Мысль остаться в дураках и даром потерять весь этот месяц тяжелой меланхолической службы при Жюли и видеть все расписанные уже и употребленные как следует в его воображении доходы с пензенских имений в руках другого – в особенности в руках глупого Анатоля, оскорбляла Бориса. Он поехал к Карагиным с твердым намерением сделать предложение. Жюли встретила его с веселым и беззаботным видом, небрежно рассказывала о том, как ей весело было на вчерашнем бале, и спрашивала, когда он едет. Несмотря на то, что Борис приехал с намерением говорить о своей любви и потому намеревался быть нежным, он раздражительно начал говорить о женском непостоянстве: о том, как женщины легко могут переходить от грусти к радости и что у них расположение духа зависит только от того, кто за ними ухаживает. Жюли оскорбилась и сказала, что это правда, что для женщины нужно разнообразие, что всё одно и то же надоест каждому.
– Для этого я бы советовал вам… – начал было Борис, желая сказать ей колкость; но в ту же минуту ему пришла оскорбительная мысль, что он может уехать из Москвы, не достигнув своей цели и даром потеряв свои труды (чего с ним никогда ни в чем не бывало). Он остановился в середине речи, опустил глаза, чтоб не видать ее неприятно раздраженного и нерешительного лица и сказал: – Я совсем не с тем, чтобы ссориться с вами приехал сюда. Напротив… – Он взглянул на нее, чтобы увериться, можно ли продолжать. Всё раздражение ее вдруг исчезло, и беспокойные, просящие глаза были с жадным ожиданием устремлены на него. «Я всегда могу устроиться так, чтобы редко видеть ее», подумал Борис. «А дело начато и должно быть сделано!» Он вспыхнул румянцем, поднял на нее глаза и сказал ей: – «Вы знаете мои чувства к вам!» Говорить больше не нужно было: лицо Жюли сияло торжеством и самодовольством; но она заставила Бориса сказать ей всё, что говорится в таких случаях, сказать, что он любит ее, и никогда ни одну женщину не любил более ее. Она знала, что за пензенские имения и нижегородские леса она могла требовать этого и она получила то, что требовала.

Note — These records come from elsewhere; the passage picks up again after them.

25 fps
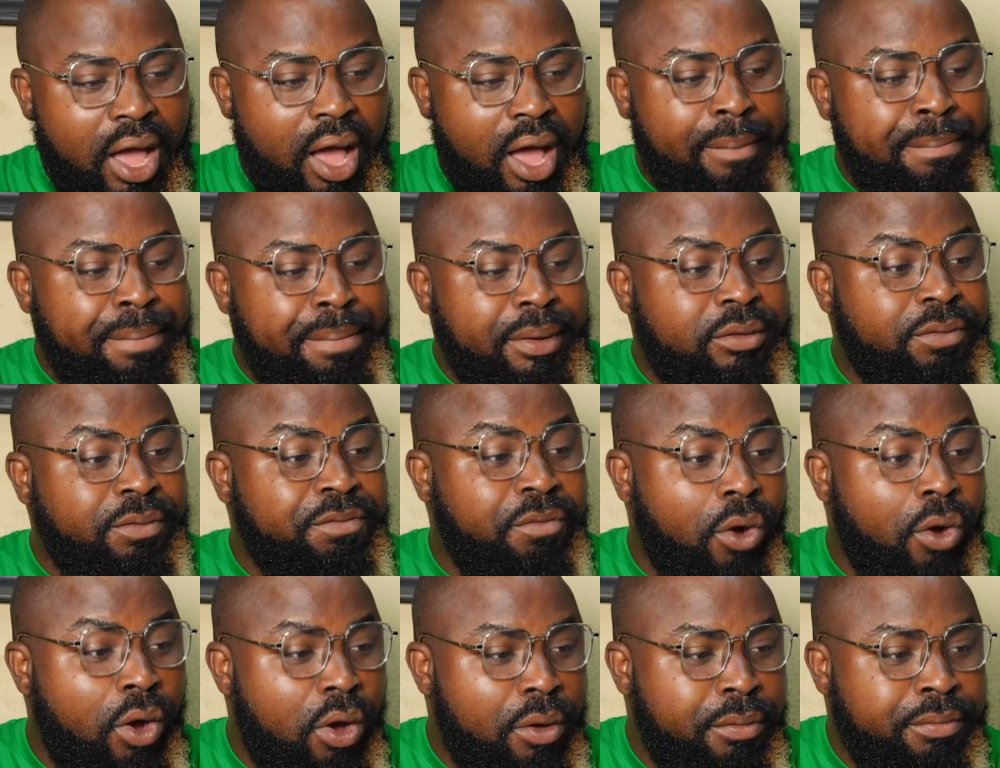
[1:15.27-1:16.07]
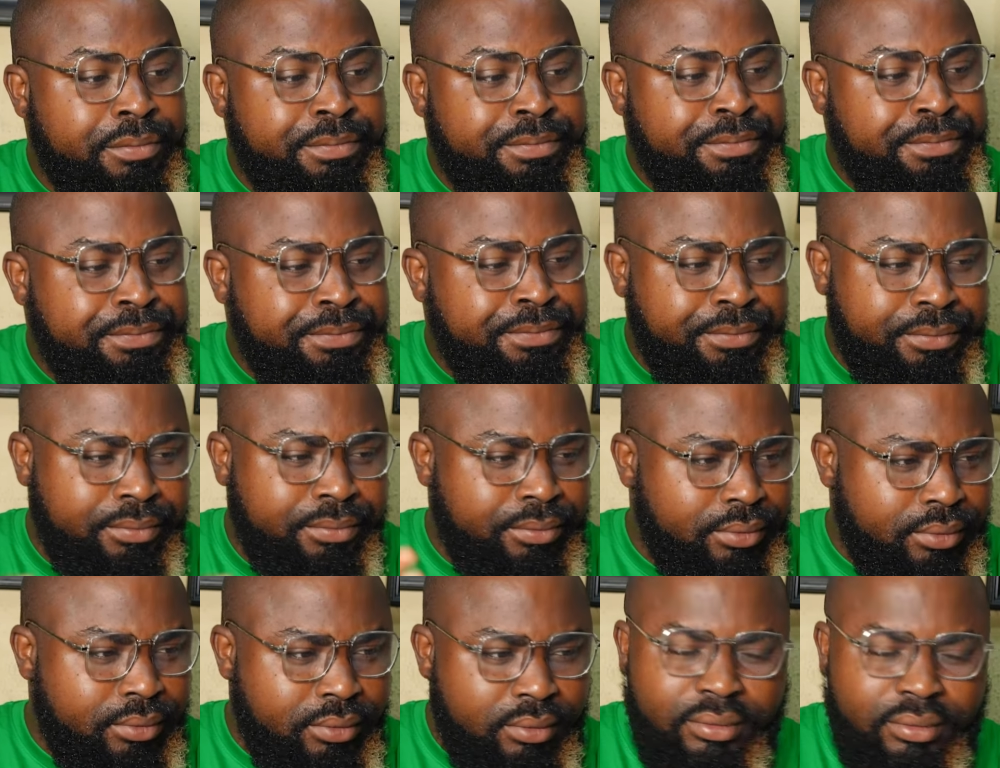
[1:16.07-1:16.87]
I picked four.
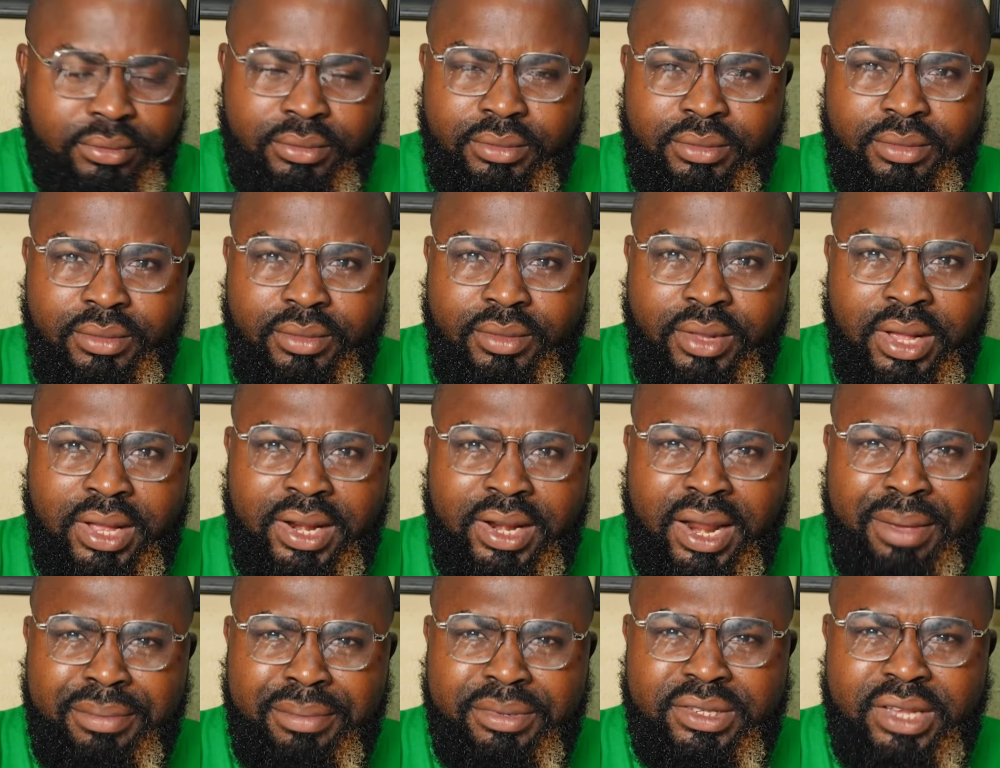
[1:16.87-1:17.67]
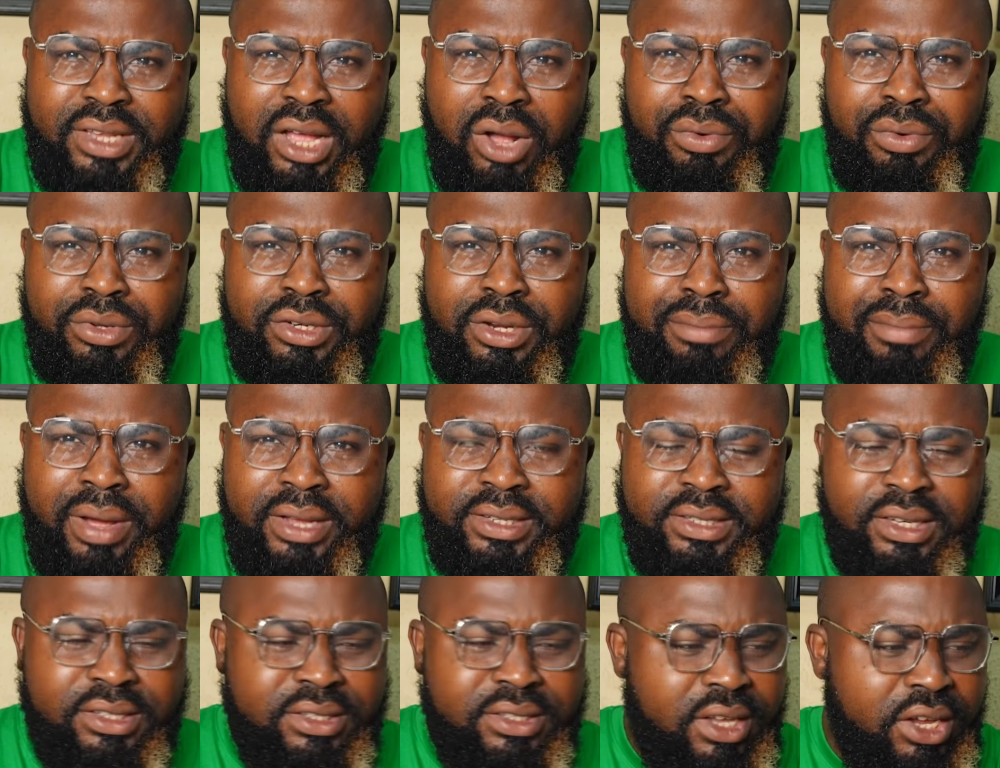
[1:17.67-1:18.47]
Let me start with the
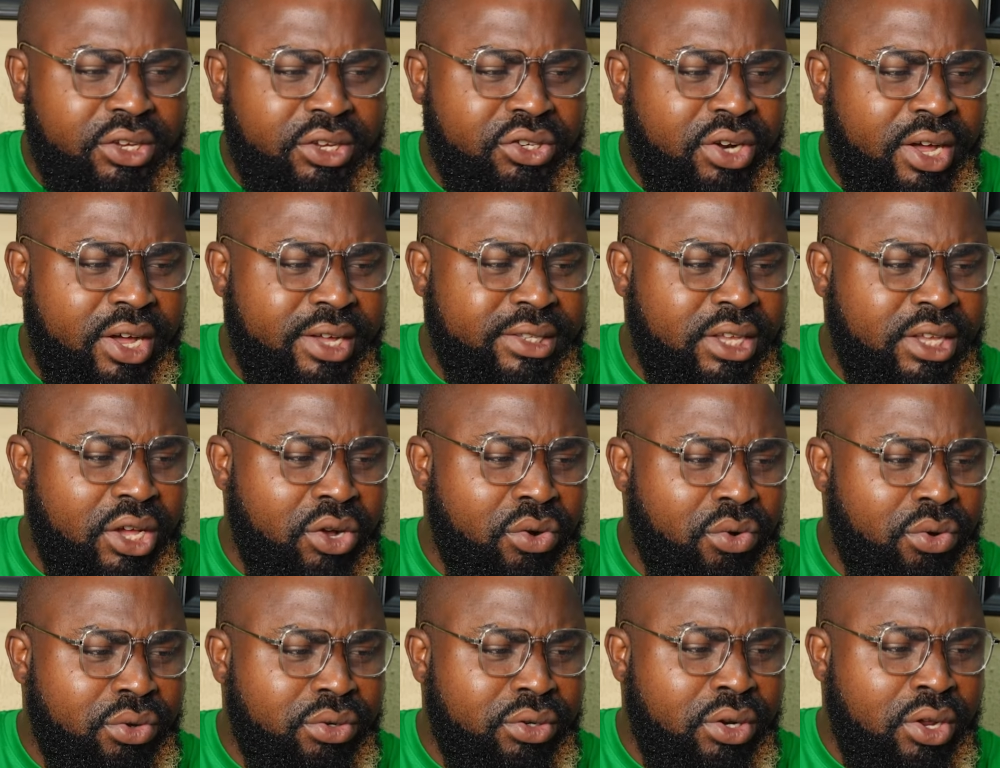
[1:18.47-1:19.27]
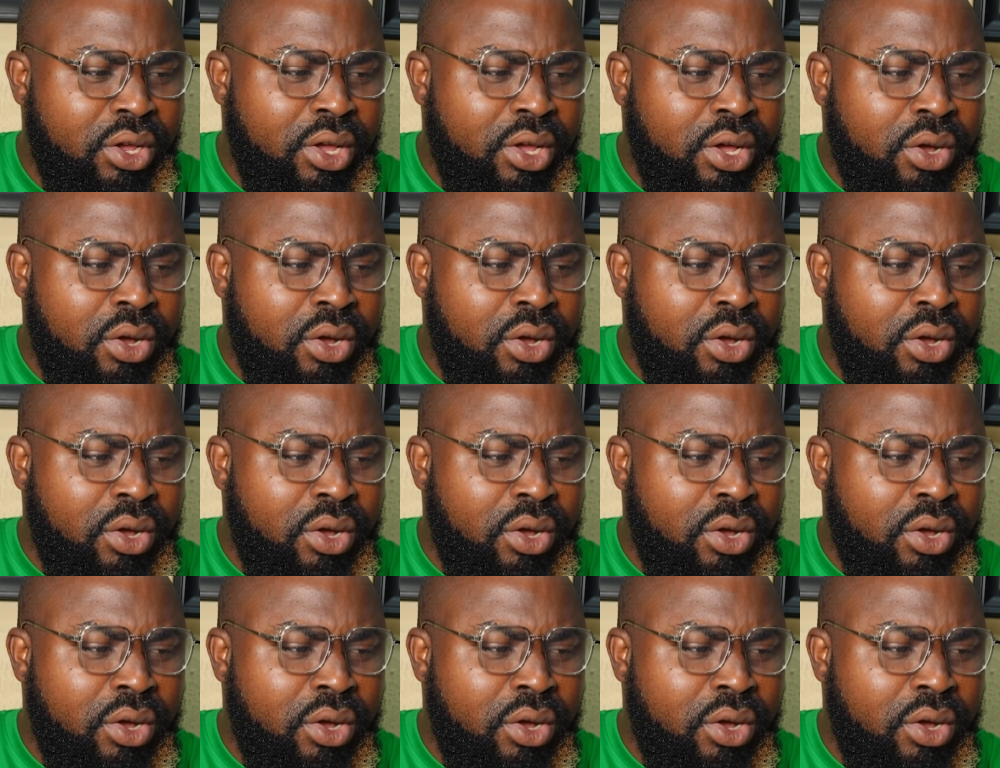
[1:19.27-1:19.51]
Manchester United one,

Жених с невестой, не поминая более о деревьях, обсыпающих их мраком и меланхолией, делали планы о будущем устройстве блестящего дома в Петербурге, делали визиты и приготавливали всё для блестящей свадьбы.

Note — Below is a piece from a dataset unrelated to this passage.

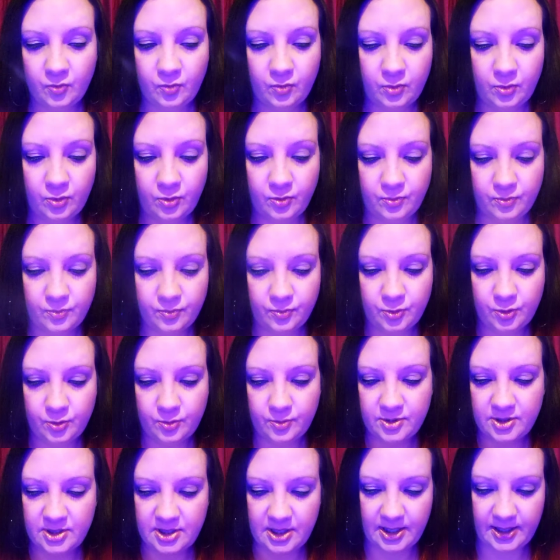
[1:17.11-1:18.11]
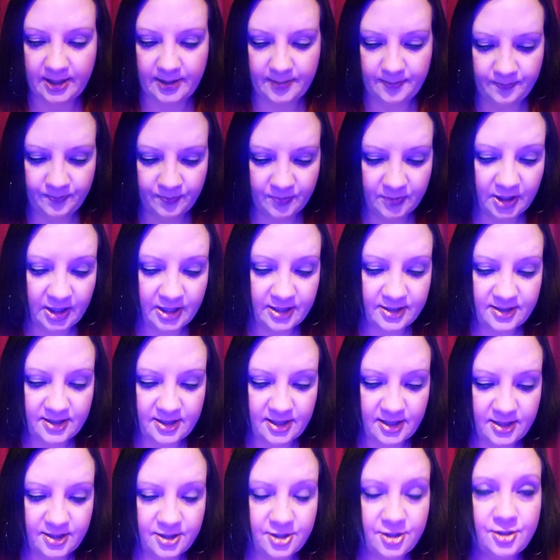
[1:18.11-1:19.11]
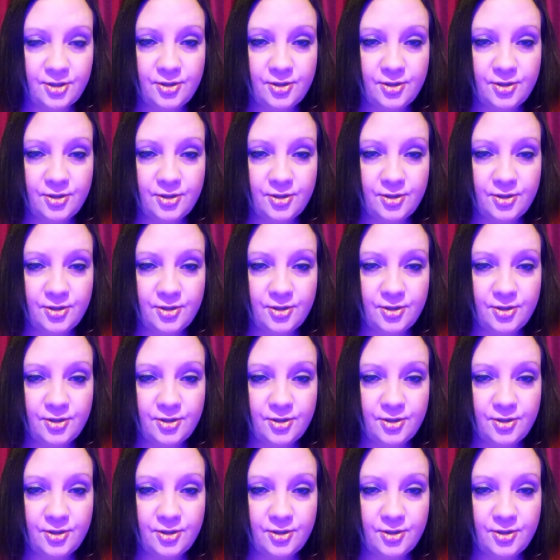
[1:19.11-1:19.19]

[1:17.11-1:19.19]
Oh, what was that? Listen to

Граф Илья Андреич в конце января с Наташей и Соней приехал в Москву. Графиня всё была нездорова, и не могла ехать, – а нельзя было ждать ее выздоровления: князя Андрея ждали в Москву каждый день; кроме того нужно было закупать приданое, нужно было продавать подмосковную и нужно было воспользоваться присутствием старого князя в Москве, чтобы представить ему его будущую невестку. Дом Ростовых в Москве был не топлен; кроме того они приехали на короткое время, графини не было с ними, а потому Илья Андреич решился остановиться в Москве у Марьи Дмитриевны Ахросимовой, давно предлагавшей графу свое гостеприимство.

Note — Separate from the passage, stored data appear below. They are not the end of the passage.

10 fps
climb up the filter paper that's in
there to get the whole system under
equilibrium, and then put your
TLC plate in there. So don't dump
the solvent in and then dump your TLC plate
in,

Поздно вечером четыре возка Ростовых въехали во двор Марьи Дмитриевны в старой Конюшенной. Марья Дмитриевна жила одна. Дочь свою она уже выдала замуж. Сыновья ее все были на службе.
Она держалась всё так же прямо, говорила также прямо, громко и решительно всем свое мнение, и всем своим существом как будто упрекала других людей за всякие слабости, страсти и увлечения, которых возможности она не признавала. С раннего утра в куцавейке, она занималась домашним хозяйством, потом ездила: по праздникам к обедни и от обедни в остроги и тюрьмы, где у нее бывали дела, о которых она никому не говорила, а по будням, одевшись, дома принимала просителей разных сословий, которые каждый день приходили к ней, и потом обедала; за обедом сытным и вкусным всегда бывало человека три четыре гостей, после обеда делала партию в бостон; на ночь заставляла себе читать газеты и новые книги, а сама вязала. Редко она делала исключения для выездов, и ежели выезжала, то ездила только к самым важным лицам в городе.